Repeat exactly, please, the opening lines of the data below, through and including the line where "[00:25:55.41]" sits.

> [SUPPLIED DATA]

══════════════════════════════

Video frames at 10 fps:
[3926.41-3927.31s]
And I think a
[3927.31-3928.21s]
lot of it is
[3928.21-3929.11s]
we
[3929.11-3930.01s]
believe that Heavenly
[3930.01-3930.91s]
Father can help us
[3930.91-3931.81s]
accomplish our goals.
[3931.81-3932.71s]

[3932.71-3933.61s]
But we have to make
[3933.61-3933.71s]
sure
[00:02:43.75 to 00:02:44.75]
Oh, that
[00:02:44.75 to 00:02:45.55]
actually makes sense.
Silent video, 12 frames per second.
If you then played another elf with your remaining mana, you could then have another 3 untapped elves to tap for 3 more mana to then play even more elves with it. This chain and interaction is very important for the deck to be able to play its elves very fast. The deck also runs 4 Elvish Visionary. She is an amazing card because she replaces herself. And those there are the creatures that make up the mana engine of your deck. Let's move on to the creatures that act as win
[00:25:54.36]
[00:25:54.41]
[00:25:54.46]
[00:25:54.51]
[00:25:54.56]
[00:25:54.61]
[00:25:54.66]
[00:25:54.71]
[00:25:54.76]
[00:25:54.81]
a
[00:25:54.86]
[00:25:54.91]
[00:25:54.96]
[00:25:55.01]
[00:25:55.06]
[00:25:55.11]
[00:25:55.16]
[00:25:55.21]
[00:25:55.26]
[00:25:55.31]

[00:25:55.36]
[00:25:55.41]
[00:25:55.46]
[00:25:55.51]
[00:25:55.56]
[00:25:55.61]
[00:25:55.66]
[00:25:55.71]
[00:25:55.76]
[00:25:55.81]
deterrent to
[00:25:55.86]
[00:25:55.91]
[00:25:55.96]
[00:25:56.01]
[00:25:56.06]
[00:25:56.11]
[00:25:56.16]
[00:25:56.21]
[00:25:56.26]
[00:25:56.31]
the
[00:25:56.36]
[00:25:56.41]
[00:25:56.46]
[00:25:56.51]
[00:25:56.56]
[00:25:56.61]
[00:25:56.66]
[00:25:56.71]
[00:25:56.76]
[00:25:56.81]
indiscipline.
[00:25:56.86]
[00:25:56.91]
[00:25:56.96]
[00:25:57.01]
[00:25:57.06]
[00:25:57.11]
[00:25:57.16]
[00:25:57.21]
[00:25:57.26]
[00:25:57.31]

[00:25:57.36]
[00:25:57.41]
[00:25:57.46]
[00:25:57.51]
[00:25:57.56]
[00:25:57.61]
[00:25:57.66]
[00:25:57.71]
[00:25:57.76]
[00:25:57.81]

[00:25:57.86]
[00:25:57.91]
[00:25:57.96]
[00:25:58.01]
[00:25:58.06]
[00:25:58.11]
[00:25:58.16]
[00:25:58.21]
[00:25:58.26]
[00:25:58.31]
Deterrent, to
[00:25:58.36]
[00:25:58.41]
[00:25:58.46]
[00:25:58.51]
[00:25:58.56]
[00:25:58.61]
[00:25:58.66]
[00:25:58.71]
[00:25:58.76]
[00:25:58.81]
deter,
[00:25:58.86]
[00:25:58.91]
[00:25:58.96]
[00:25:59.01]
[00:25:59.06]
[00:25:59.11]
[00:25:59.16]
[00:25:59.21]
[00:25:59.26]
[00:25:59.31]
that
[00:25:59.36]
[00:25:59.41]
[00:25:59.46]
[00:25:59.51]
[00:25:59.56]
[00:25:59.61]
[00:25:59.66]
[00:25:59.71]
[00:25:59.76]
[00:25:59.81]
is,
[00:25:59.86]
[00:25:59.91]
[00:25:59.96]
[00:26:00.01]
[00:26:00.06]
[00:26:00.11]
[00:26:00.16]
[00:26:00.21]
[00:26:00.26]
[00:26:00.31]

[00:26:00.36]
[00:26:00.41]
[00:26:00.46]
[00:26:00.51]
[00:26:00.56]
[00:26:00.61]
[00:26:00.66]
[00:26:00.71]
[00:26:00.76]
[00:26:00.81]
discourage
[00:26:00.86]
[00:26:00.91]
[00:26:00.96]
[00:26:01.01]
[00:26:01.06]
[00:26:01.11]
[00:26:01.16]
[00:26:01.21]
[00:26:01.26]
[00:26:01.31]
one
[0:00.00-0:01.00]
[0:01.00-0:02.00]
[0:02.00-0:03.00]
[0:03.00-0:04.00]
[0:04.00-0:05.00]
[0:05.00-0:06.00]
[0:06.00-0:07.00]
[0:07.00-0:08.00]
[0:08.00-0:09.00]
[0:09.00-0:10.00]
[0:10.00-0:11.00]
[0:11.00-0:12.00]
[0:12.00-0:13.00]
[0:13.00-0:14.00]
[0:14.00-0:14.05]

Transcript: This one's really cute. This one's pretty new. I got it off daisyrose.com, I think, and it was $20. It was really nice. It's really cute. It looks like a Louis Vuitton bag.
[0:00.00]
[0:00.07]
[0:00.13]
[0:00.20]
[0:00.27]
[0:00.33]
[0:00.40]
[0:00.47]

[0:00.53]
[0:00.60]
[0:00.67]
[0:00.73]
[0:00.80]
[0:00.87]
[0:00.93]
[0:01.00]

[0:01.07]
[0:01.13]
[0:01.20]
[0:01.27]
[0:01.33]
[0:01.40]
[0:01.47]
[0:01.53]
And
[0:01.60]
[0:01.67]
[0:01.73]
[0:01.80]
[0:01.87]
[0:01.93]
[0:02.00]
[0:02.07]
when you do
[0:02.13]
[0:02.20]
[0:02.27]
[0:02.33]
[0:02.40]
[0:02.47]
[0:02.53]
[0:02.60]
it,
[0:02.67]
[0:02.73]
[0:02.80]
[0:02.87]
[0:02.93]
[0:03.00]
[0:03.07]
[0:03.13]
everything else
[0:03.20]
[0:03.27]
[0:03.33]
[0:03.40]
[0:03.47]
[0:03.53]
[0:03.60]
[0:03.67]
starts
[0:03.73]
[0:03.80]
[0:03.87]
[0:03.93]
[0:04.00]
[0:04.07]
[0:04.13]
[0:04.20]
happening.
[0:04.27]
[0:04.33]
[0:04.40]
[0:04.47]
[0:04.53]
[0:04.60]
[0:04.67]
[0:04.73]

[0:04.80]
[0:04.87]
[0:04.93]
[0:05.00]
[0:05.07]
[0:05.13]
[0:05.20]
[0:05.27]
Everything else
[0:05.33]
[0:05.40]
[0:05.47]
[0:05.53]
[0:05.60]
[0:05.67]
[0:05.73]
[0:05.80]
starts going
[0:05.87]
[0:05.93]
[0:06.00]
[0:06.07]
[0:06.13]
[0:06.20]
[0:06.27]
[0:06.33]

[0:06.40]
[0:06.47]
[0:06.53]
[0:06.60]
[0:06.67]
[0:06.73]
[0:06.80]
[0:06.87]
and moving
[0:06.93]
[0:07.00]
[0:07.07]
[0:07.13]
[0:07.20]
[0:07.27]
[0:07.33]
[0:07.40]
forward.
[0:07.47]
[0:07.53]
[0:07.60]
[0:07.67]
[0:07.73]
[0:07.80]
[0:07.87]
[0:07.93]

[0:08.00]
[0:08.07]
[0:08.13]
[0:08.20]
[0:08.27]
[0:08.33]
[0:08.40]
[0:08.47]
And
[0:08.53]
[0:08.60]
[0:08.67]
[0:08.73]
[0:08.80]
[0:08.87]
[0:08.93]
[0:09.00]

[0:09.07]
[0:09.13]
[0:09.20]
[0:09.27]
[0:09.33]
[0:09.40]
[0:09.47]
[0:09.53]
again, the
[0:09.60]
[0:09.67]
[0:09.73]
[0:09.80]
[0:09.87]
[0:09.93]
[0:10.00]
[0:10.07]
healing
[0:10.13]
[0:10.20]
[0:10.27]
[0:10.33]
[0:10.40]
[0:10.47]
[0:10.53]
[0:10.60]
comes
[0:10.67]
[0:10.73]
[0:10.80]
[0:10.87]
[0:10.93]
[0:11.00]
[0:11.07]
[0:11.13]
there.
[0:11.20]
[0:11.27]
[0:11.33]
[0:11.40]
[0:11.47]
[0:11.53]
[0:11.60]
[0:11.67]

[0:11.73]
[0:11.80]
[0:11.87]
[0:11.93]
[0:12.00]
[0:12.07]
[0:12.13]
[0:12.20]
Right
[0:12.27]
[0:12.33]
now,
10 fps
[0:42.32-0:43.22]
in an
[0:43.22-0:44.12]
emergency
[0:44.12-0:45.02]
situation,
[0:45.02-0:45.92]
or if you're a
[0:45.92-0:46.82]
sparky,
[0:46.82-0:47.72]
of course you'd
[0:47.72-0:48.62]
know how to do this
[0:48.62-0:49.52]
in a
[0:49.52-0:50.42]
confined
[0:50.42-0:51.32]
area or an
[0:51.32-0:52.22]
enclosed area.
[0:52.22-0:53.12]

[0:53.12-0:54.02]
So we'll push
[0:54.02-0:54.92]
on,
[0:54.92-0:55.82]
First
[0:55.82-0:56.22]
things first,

══════════════════════════════

> [EXERCISE RESPONSE]
Video frames at 10 fps:
[3926.41-3927.31s]
And I think a
[3927.31-3928.21s]
lot of it is
[3928.21-3929.11s]
we
[3929.11-3930.01s]
believe that Heavenly
[3930.01-3930.91s]
Father can help us
[3930.91-3931.81s]
accomplish our goals.
[3931.81-3932.71s]

[3932.71-3933.61s]
But we have to make
[3933.61-3933.71s]
sure
[00:02:43.75 to 00:02:44.75]
Oh, that
[00:02:44.75 to 00:02:45.55]
actually makes sense.
Silent video, 12 frames per second.
If you then played another elf with your remaining mana, you could then have another 3 untapped elves to tap for 3 more mana to then play even more elves with it. This chain and interaction is very important for the deck to be able to play its elves very fast. The deck also runs 4 Elvish Visionary. She is an amazing card because she replaces herself. And those there are the creatures that make up the mana engine of your deck. Let's move on to the creatures that act as win
[00:25:54.36]
[00:25:54.41]
[00:25:54.46]
[00:25:54.51]
[00:25:54.56]
[00:25:54.61]
[00:25:54.66]
[00:25:54.71]
[00:25:54.76]
[00:25:54.81]
a
[00:25:54.86]
[00:25:54.91]
[00:25:54.96]
[00:25:55.01]
[00:25:55.06]
[00:25:55.11]
[00:25:55.16]
[00:25:55.21]
[00:25:55.26]
[00:25:55.31]

[00:25:55.36]
[00:25:55.41]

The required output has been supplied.